Saturday, August 8, 2009

Lost and Found

I have been reading a lot more since I got off my anti-depressents - not sure if they were somehow affecting my attention span or what. Have been on a Tom Robbins kick lately, and loving it, but it has been having some interesting spillover effect into my "real" life - been doing this weird soul-searching, what-is-the-meaning-of-life thing, trying to figure out where I'm going and why, etc.
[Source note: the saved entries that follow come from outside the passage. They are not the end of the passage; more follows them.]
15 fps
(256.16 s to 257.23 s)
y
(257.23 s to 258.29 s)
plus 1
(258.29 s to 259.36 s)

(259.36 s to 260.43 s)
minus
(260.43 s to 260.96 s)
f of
So far I haven't found any answers, and I'm scared to death that I'm gonna end up wasting my summer vacation/school career/life, on banalities and pointless whoop-dee-doo.

I've been thinking - maybe I should train-hop out west to visit my friend Wren (this at least would be real, novel, exciting).
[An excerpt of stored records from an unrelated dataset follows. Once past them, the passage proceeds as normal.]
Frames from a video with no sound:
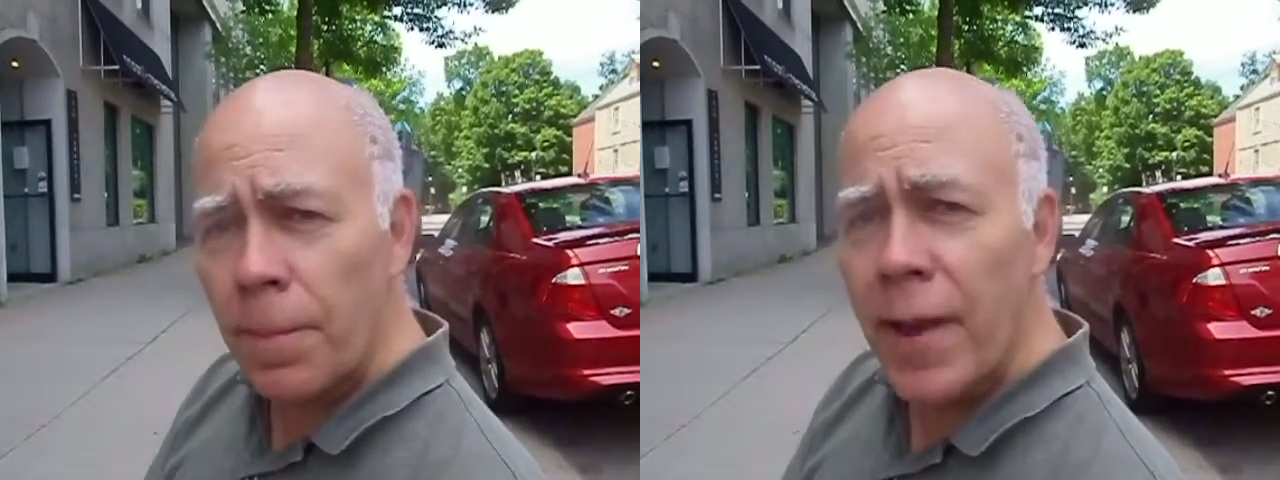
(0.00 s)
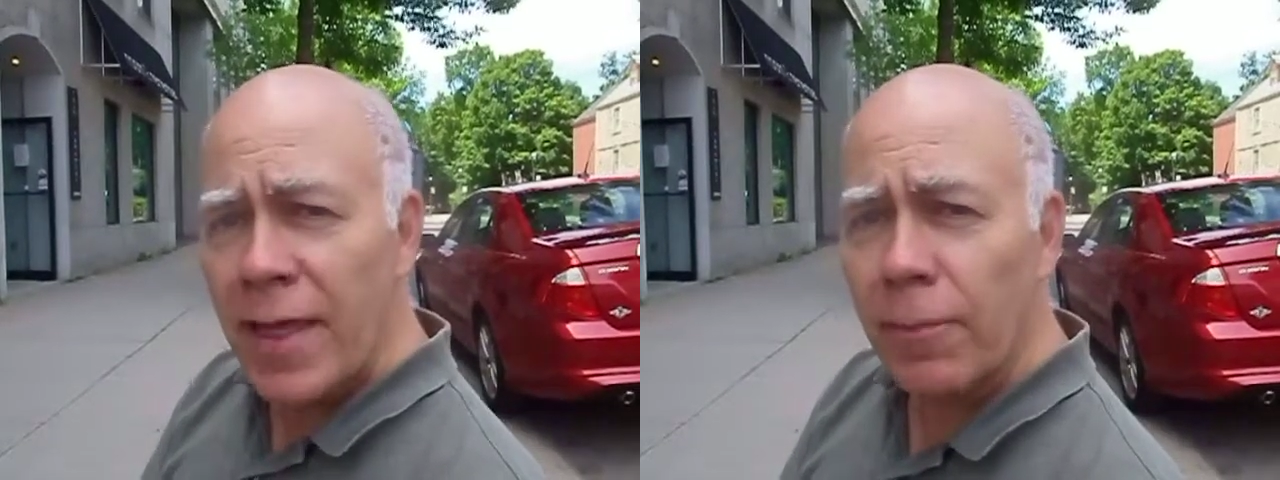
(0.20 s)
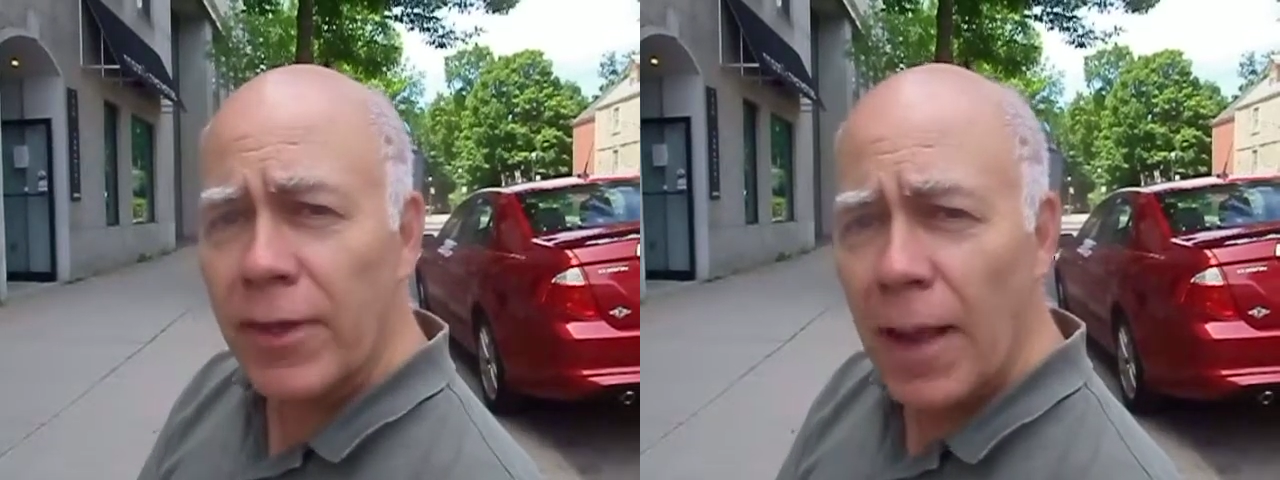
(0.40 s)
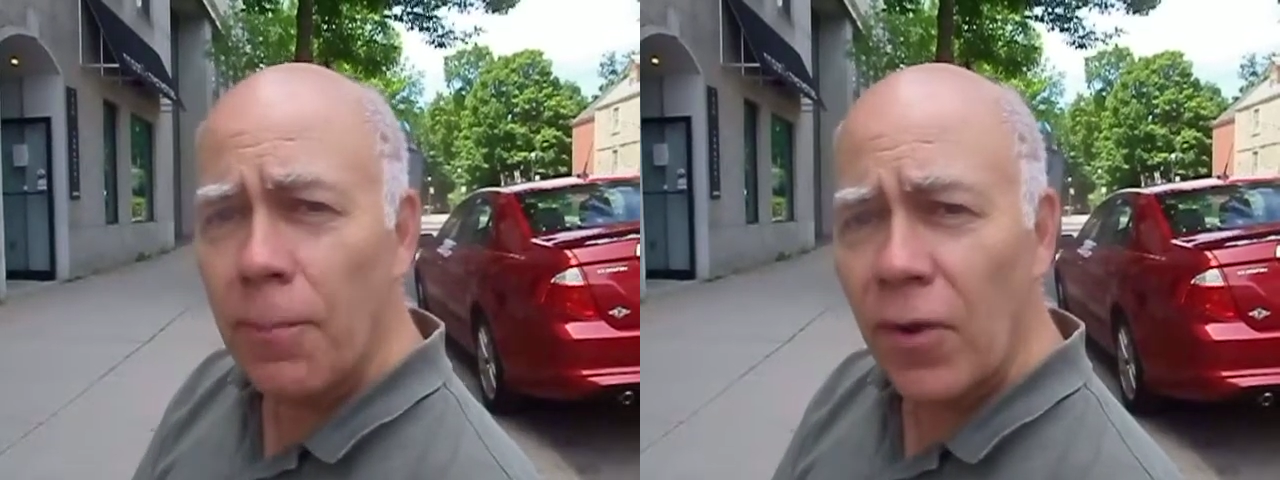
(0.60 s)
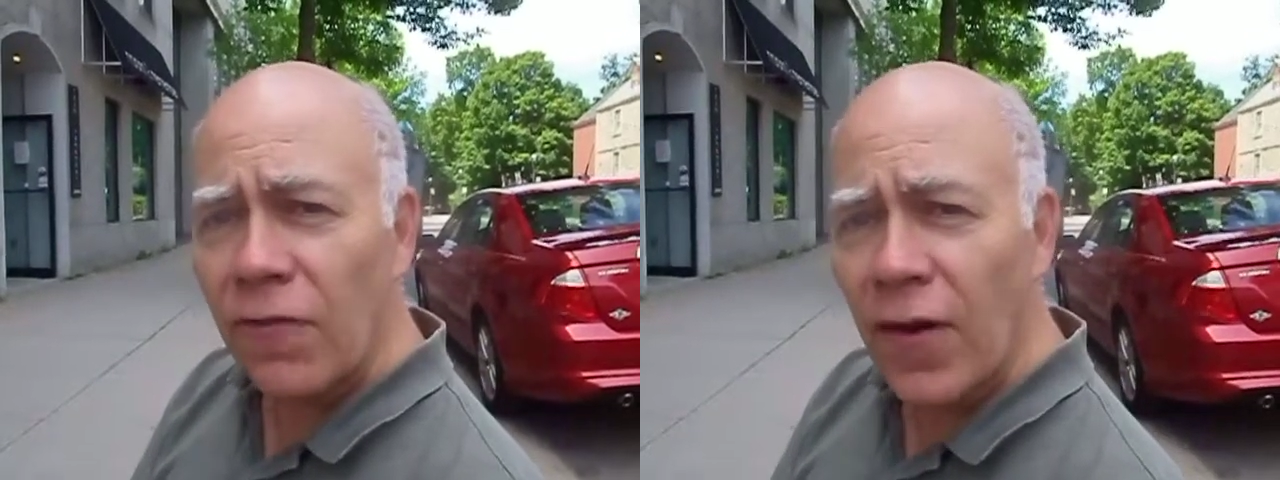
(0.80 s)
would pay them
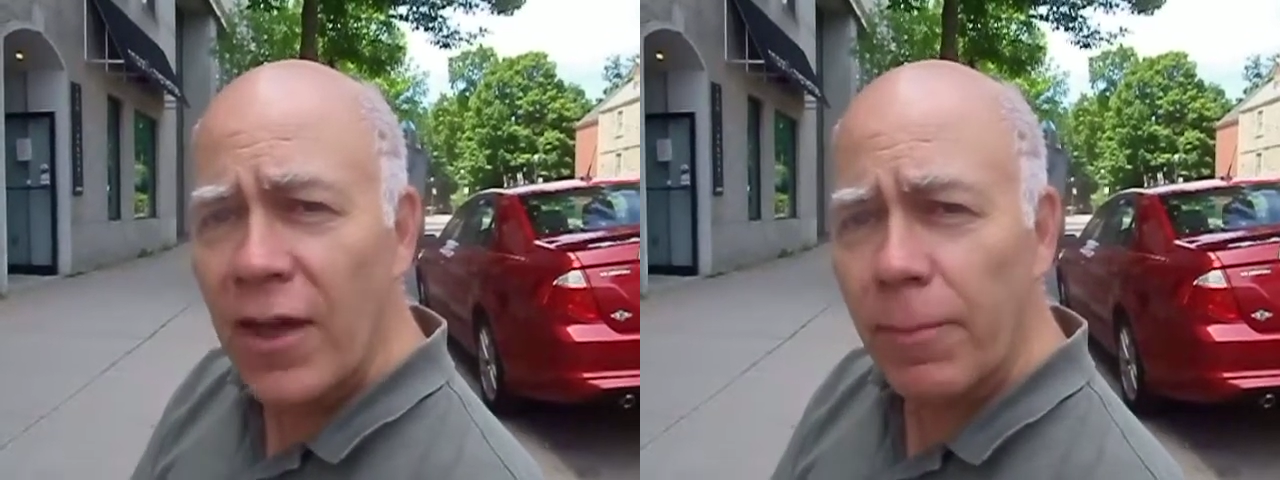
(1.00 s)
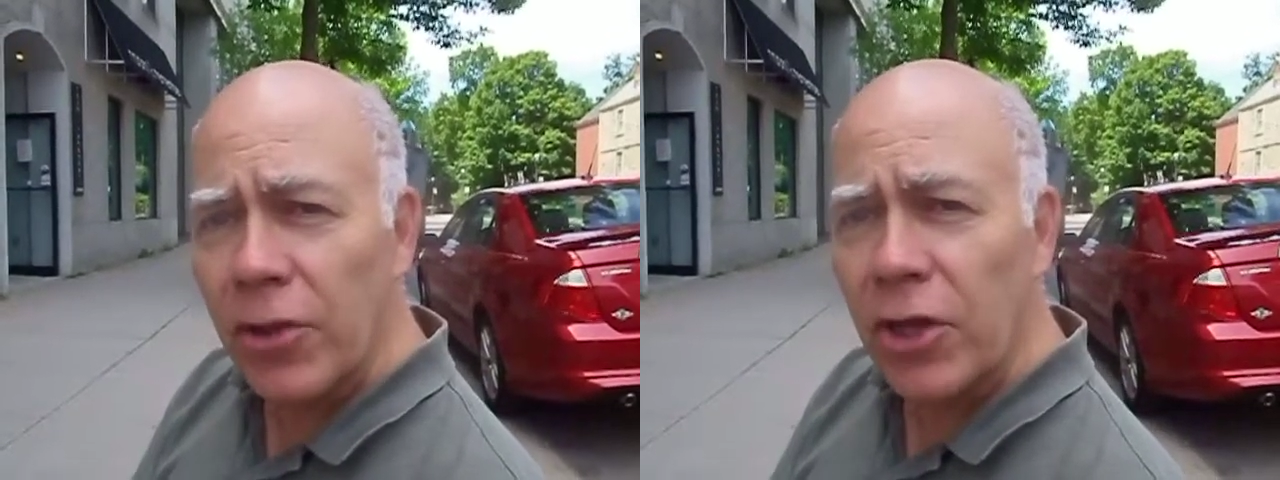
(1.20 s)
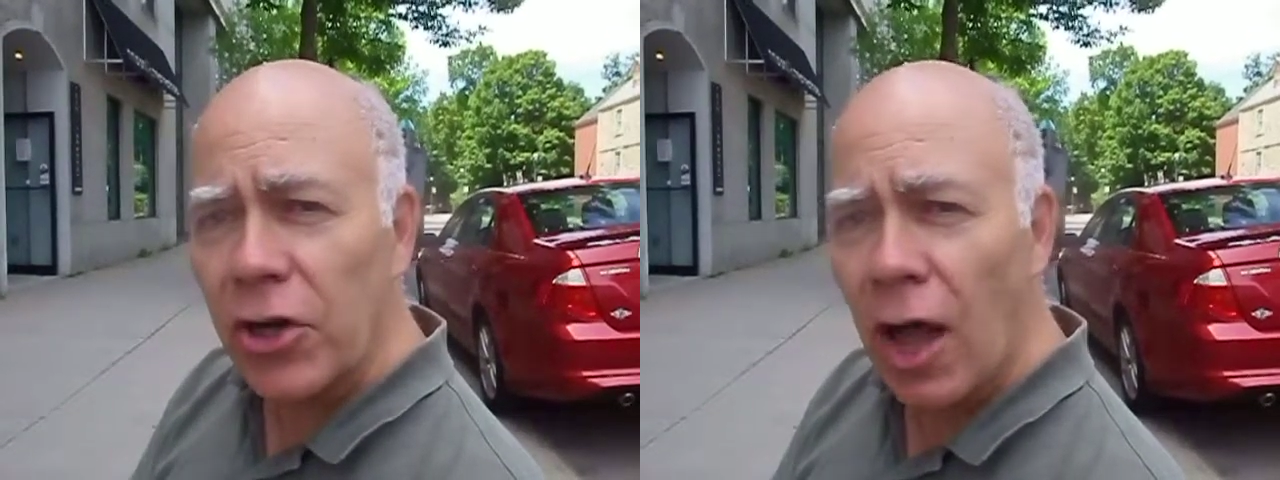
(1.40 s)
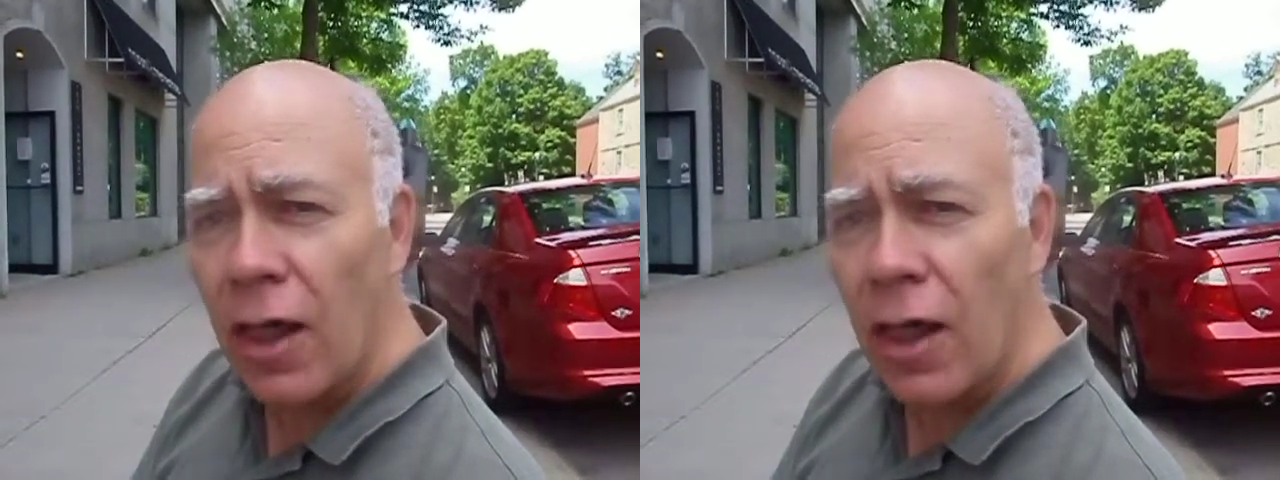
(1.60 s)
$10.5 million.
I've been thinking - maybe I should join the HCBP protests (this would be something I believe in, would connect me to my community, would be dangerous and selfless).

I've been thinking - maybe I should have a child (this would grant me immortality, would allow me to correct my parents' mistakes while making my own, and to mould a life in my own image).

So far I haven't come to any decisions, leaving me feeling paralyzed and distrustful of my faculties and more lost than ever, but I am happy that I am finally having these thoughts again, important and all-encompassing, for the first time since I popped the first pretty little Effexor in my mouth nearly two years ago.